If that doesn’t get you thinking, consider this:
A group of Hezbollah-affiliated Shi’ite hackers claimed to have infiltrated security cameras in Israel in February 2016 – including cameras located at the Ministry of Defense building in Tel Aviv. The hack allegedly gave the group access to both sensitive visual data and audio, as some of the cameras were fitted with microphones.
Creating Silent Armies
Last year’s headlines provide ample proof of the potential for IoT devices to wreak havoc in the realm of cyber-terrorism. The October 2016 Distributed Denial of Service (DDoS) attack targeting DNS services manager the Dyn Company achieved a traffic volume of 1.2 terabytes per second at its highest point, and disrupted over 70 major websites (including Amazon, PayPal, Visa, and social networks like Twitter and Tumblr) in the largest assault of its kind.
The DDoS attack was made possible through the creation of a massive botnet including baby monitors, security cameras, and electronic gates – all of which were IoT devices.
The fact that so many IoT components are designed with the purposes of monitoring, reporting and the adjustment of various settings means that vulnerable devices now offer potential attackers a range of fine-grained controls which they could exploit for their own purposes.
For example, specialized search engines exist to facilitate the detection of IP addresses for endpoint devices connected to the internet. These search engines empower hackers to categorize and codify their targets according to device type, version, location, and other criteria. Lists including the addresses of security cameras and network routers have previously been published by terrorist support networks.
Manufacturers’ lists of default administrator access passwords for various devices are regularly published – and as these publications aren’t protected, hostile parties who gain access to them can use these credentials to gain remote access to vulnerable endpoints.
IoT and Terrorism – A Broad Strategy for Defense
Much of the IoT security deficit has been historically blamed on low-grade manufacturing and a lack of security and quality control measures in the production of devices.

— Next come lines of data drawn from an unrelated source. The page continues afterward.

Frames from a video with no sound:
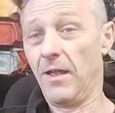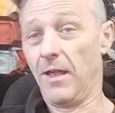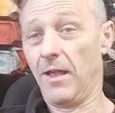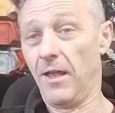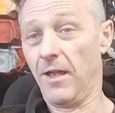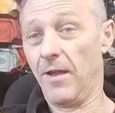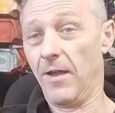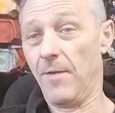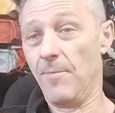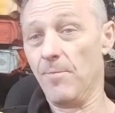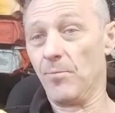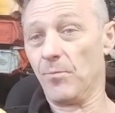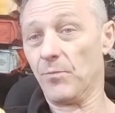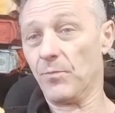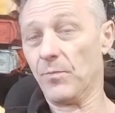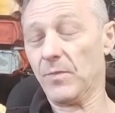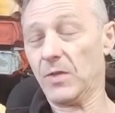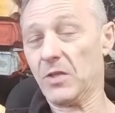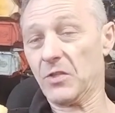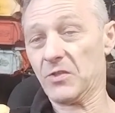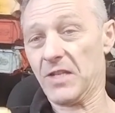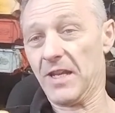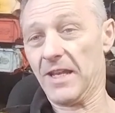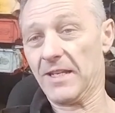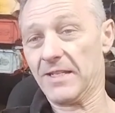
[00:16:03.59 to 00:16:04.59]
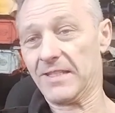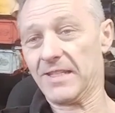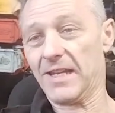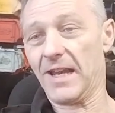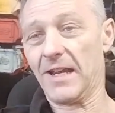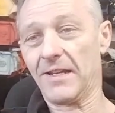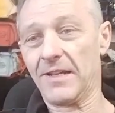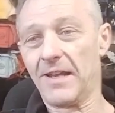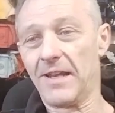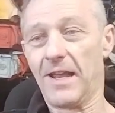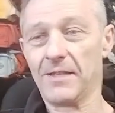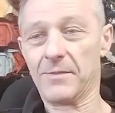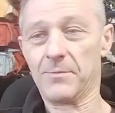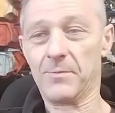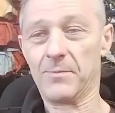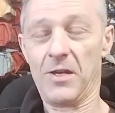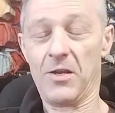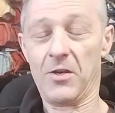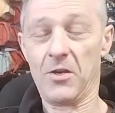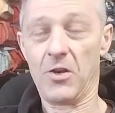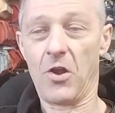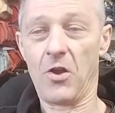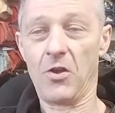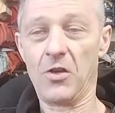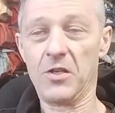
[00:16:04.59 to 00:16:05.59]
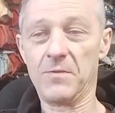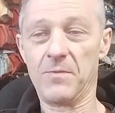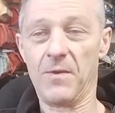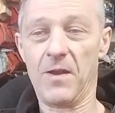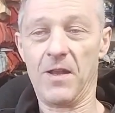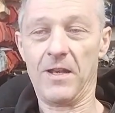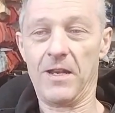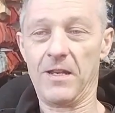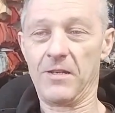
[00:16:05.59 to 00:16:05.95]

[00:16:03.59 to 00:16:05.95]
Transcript: Because it antagonises me, annoys me,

Glitchy or vulnerable open source code and generic components combine to produce hardware and software that’s exploitable, and vulnerable to security breaches.
The lack of an over-riding and enforceable security standard for IoT device manufacture is still being felt – and the establishment of local, regional, and international standards is one of the first priorities that will have to be addressed in crafting a global system of defense.

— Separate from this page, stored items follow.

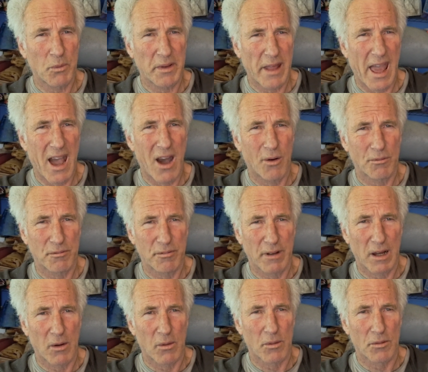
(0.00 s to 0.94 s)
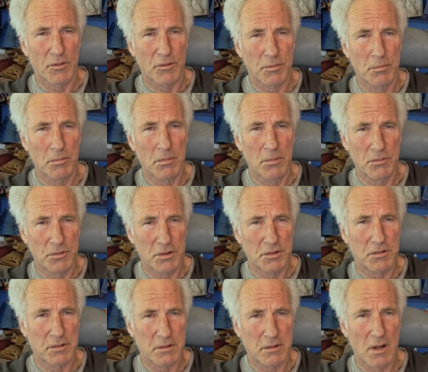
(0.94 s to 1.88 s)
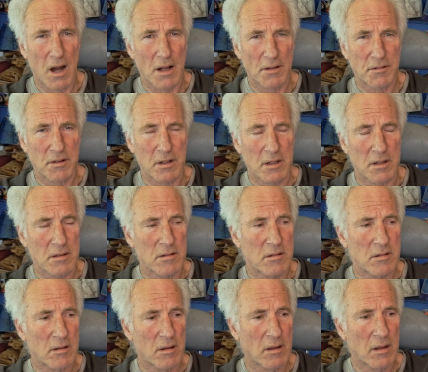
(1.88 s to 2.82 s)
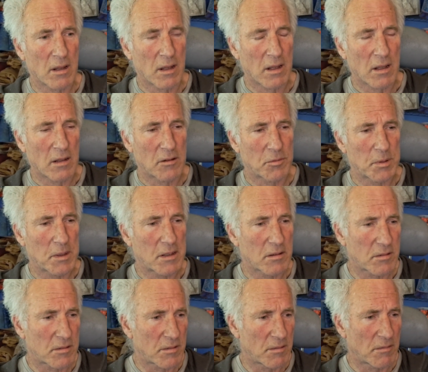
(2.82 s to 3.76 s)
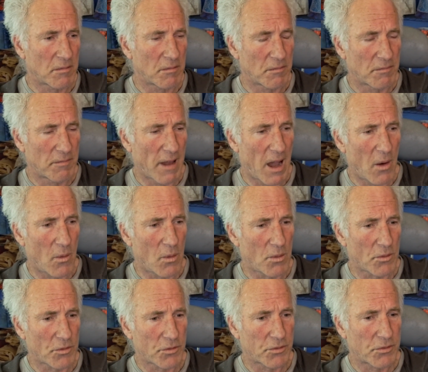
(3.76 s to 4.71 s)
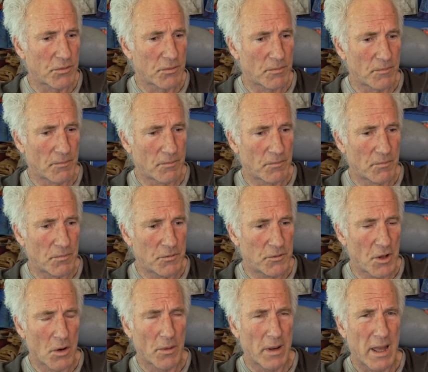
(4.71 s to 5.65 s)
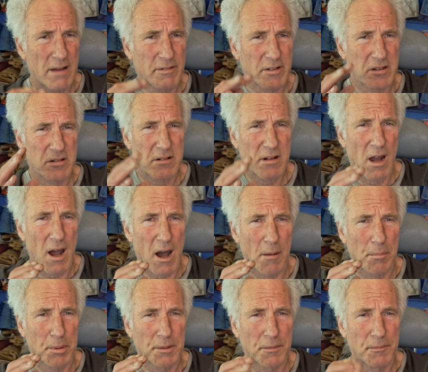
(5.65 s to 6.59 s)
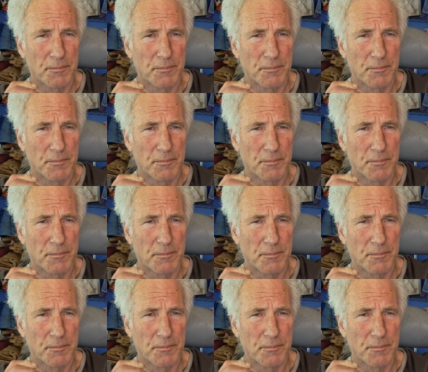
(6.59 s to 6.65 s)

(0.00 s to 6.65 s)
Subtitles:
without vowels, just consonants. It's because vowels don't have a stop.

Wide-ranging and coherent security policies will have to be drawn up for IoT deployments at local, regional, and national scales. These will need to cover such aspects as authentication and encryption protocols for data transfer, and the methods and technologies adopted for the upgrade and patching of IoT hardware and software.
Beyond this, some level of proactive defense is called for on the part of the government, military, law enforcement, and intelligence agencies charged with our protection. The challenge for these organizations will be to find effective and innovative ways to turn the double-edged sword of IoT technology against those who would seek to exploit it to spread violence and terror.